Monsieur le président, monsieur le ministre, mes chers collègues, ce projet de loi n'est pas un grand texte d'un point de vue législatif, mais c'est un texte intéressant. Il est donc utile d'en débattre. Toutefois, il souffre de beaucoup de manques : des questions centrales touchant l'agriculture et la profession agricole n'y sont pas traitées. Peut-on véritablement débattre d'un texte inabouti, qui manque d'ambition et qui se satisfait du moindre ? C'est tout l'objet de ma question préalable.
D'un certain point de vue, il est dommage de remettre en cause la pertinence de ce projet car les quelques dispositions qu'il contient, aussi maigrichonnes soient-elles, ne sont pas vraiment contestables. Comme l'a rappelé le ministre, elles s'inscrivent dans une continuité, celle d'un processus global de simplification du dispositif de valorisation des produits et du renforcement des contrôles de qualité. Reste que ce projet de loi manque d'ambition et de courage : au lieu de prendre à bras-le-corps les véritables enjeux agricoles, il contourne les questions qui font actuellement débat. Je n'en citerai ici que quelques unes à titre d'exemple : la présence des OGM dans les cultures et les produits agro-alimentaires ; les différences de réglementations relatives à l'agriculture biologique à l'échelon européen, source de distorsions de concurrence ; la relocalisation de nos productions au plus près des centres de consommation ; le respect saisonnier des cultures.
De plus, si je ne me trompe pas, l'ordonnance ratifiée par ce projet de loi est relative à la valorisation des produits agricoles, forestiers ou alimentaires et des produits de la mer. Or, comme l'a souligné Jean Gaubert, les produits forestiers et ceux de la mer sont quasiment absents du texte. Pourtant, ils sont au coeur de l'actualité la plus récente : souvenez-vous, monsieur le ministre, des marins-pêcheurs du Guilvinec, que vous avez rencontrés. La hausse des prix du pétrole a provoqué une grave crise sectorielle, ce qui les a poussés à manifester. On en connaît les raisons profondes : l'approvisionnement se fait de plus en plus difficile du fait de la raréfaction de la ressource halieutique. Les pêcheurs sont contraints d'aller de plus en plus loin en haute mer, avec des bateaux de plus en plus grands, équipés de chaluts de plus en plus larges et de moteurs surdimensionnés – de 800 à 900 chevaux ! –. Ils prennent ainsi de plus gros risques, tout en dépensant davantage de carburant. Bien sûr, vous avez proposé des mesures immédiates pour tenter d'aider la profession mais aucune mesure structurelle, ce qui n'a rien de rassurant.

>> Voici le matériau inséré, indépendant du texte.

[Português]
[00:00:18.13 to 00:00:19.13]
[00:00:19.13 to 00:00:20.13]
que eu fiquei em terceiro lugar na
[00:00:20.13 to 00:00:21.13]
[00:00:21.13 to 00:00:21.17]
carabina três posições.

Le Parlement semble de plus en plus exclu : nous sommes dessaisis de notre pouvoir de réformer et même de notre capacité à proposer des améliorations au travers d'amendements, comme le soulignait André Chassaigne. En effet, avec les dispositions relatives à l'Institut national de l'origine et de la qualité, vous confirmez la tendance à déléguer à des instances autonomes la fixation des cahiers des charges, grâce auxquels vous vous dédouanez de toute responsabilité. Les organismes de défense et de gestion, qui remplacent les anciens syndicats d'appellation, se voient reconnaître une mission d'intérêt général et sont chargés d'élaborer les critères définissant les différents produits, avalisés ensuite par voie réglementaire. Il n'appartient donc plus au législateur d'intervenir, puisque ce sont les organismes de défense et de gestion qui doivent trancher sur des questions sensibles, parfois sujettes à polémiques à la fois scientifiques et idéologiques, qui mériteraient d'être tranchées grâce à un vrai débat démocratique et non par des décisions confidentielles. Je condamne ce procédé qui désengage le législatif et ôte tout pouvoir d'appréciation aux élus.

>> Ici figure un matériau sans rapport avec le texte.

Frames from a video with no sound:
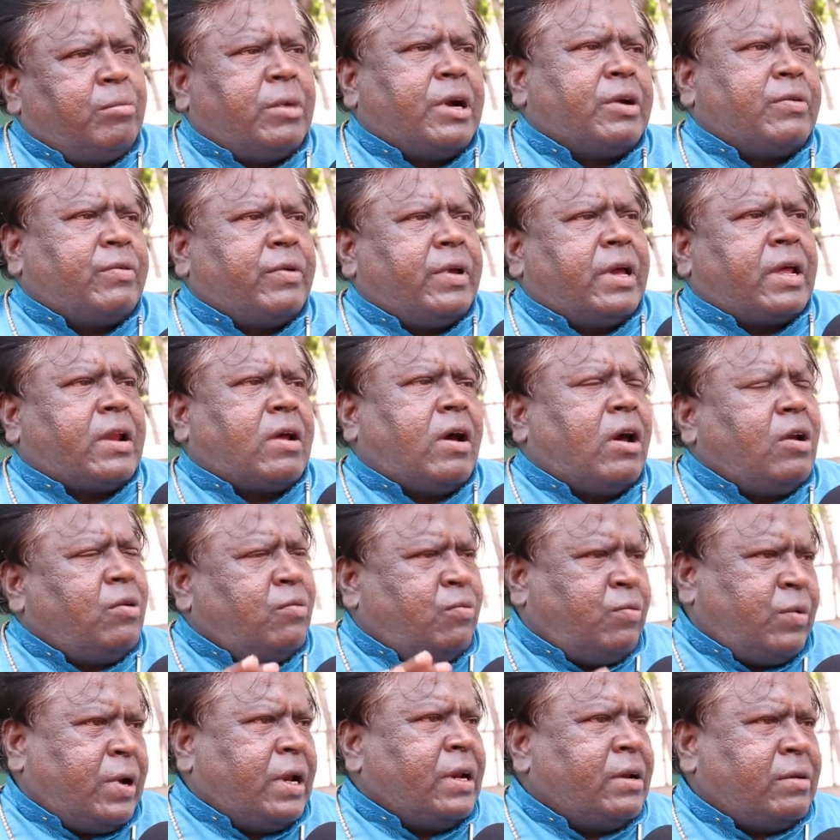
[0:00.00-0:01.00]
బట్ వీఆర్
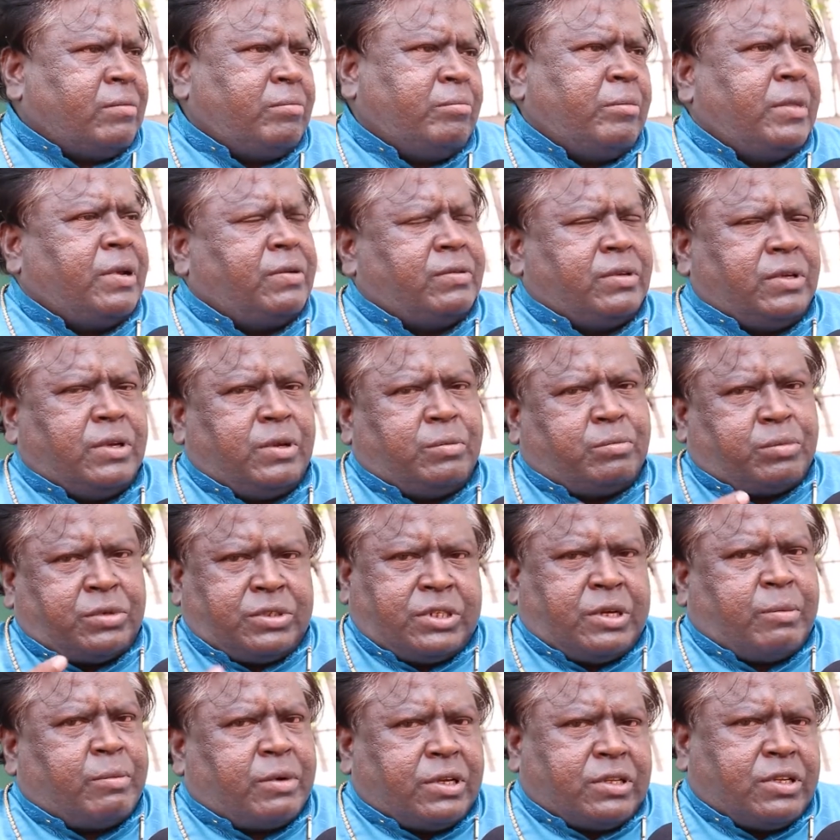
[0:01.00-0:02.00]
ఆల్ వన్ మేము
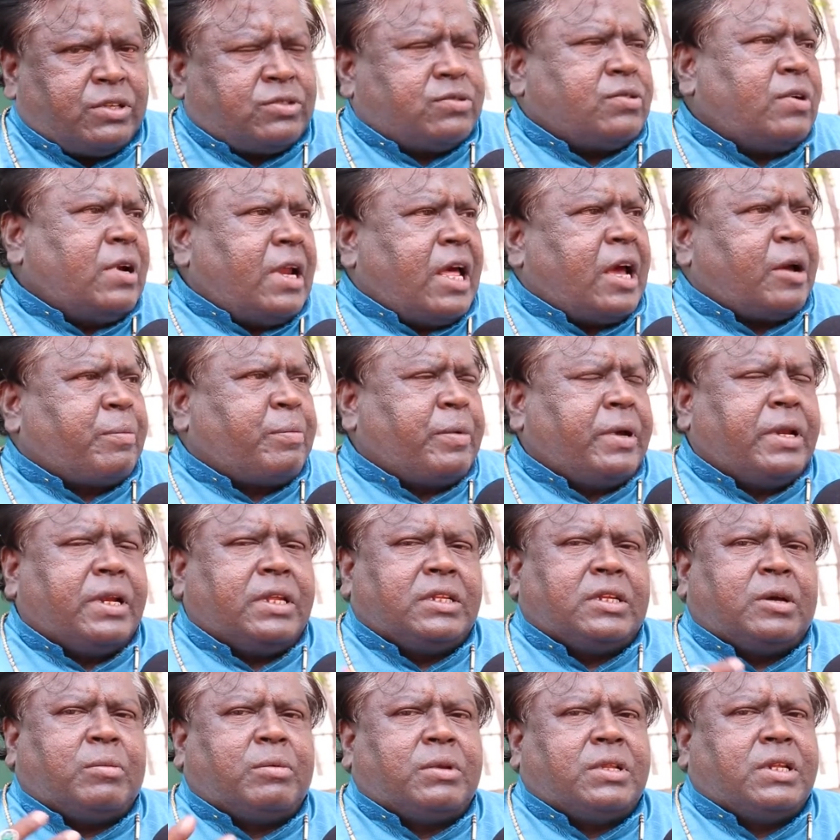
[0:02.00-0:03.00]
ఇప్పుడు జబర్దస్త్లో
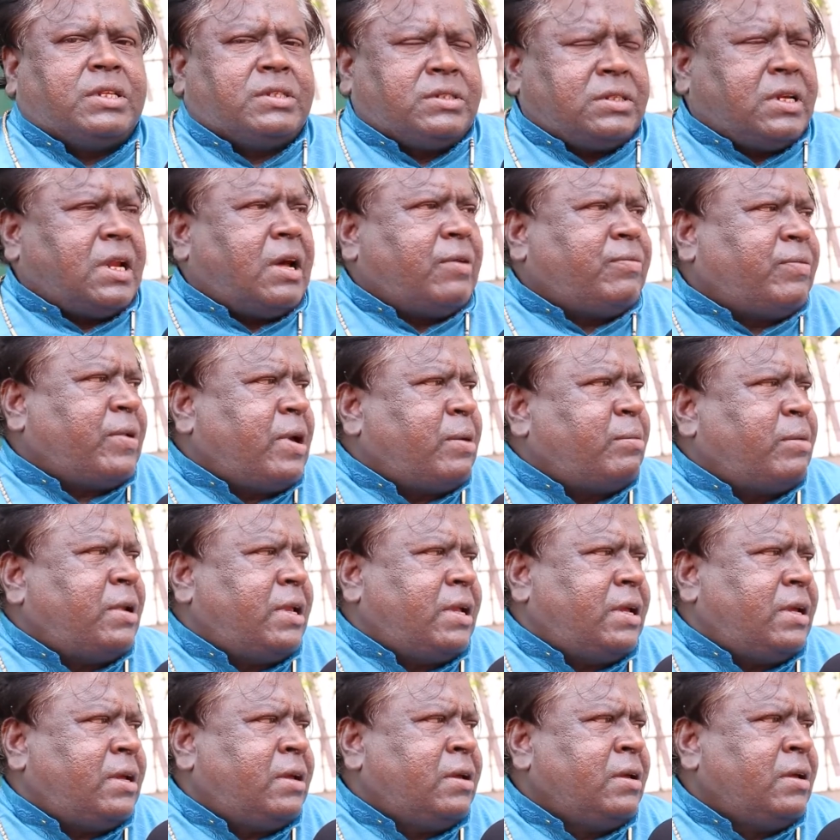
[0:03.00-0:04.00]
లేకపోయినా జబర్దస్త్ నా
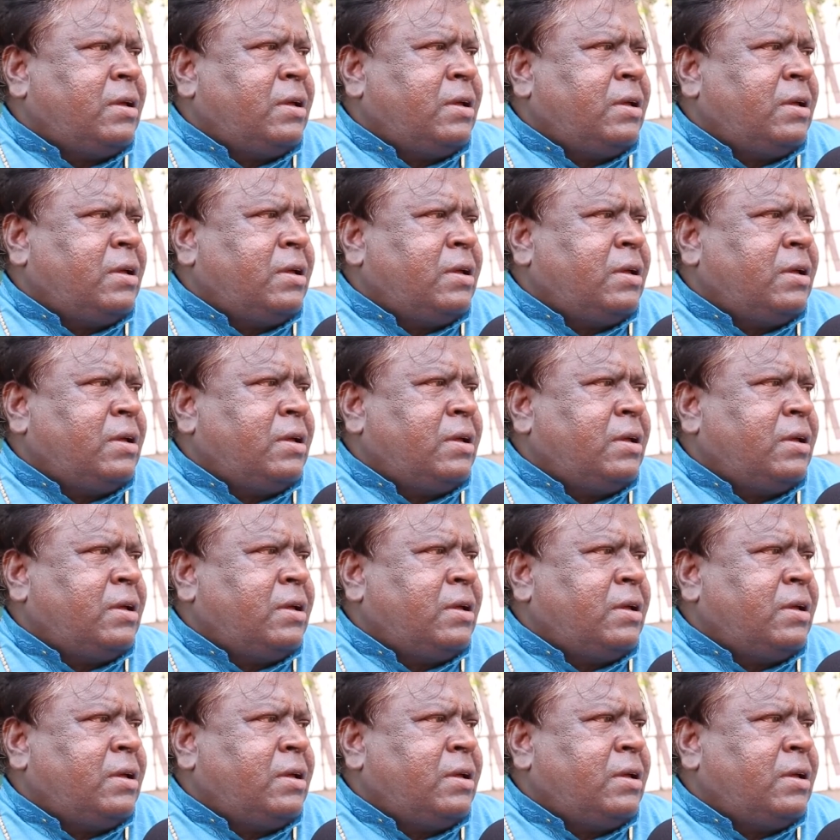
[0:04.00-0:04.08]
ఫ్యామిలీ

Ce projet de loi a été écrit, selon toute probabilité, avant que les conclusions du Grenelle de l'environnement ne soient rendues. Cela expliquerait qu'elles n'y soient pas reprises. Mais cela n'empêche pas certains textes de coller à l'actualité. Il en va ainsi du projet de loi sur le pouvoir d'achat, qui a immédiatement suivi l'intervention télévisée du Président de la République : il a été présenté en conseil des ministres ce matin et nous avons dû en débattre en commission cet après-midi, examinant des amendements alors que nous ne disposons même pas du texte exact, ce qui est tout à fait scandaleux. Un mois et demi après le Grenelle de l'environnement, le projet de loi aurait pu tenir compte du résultat de cette consultation.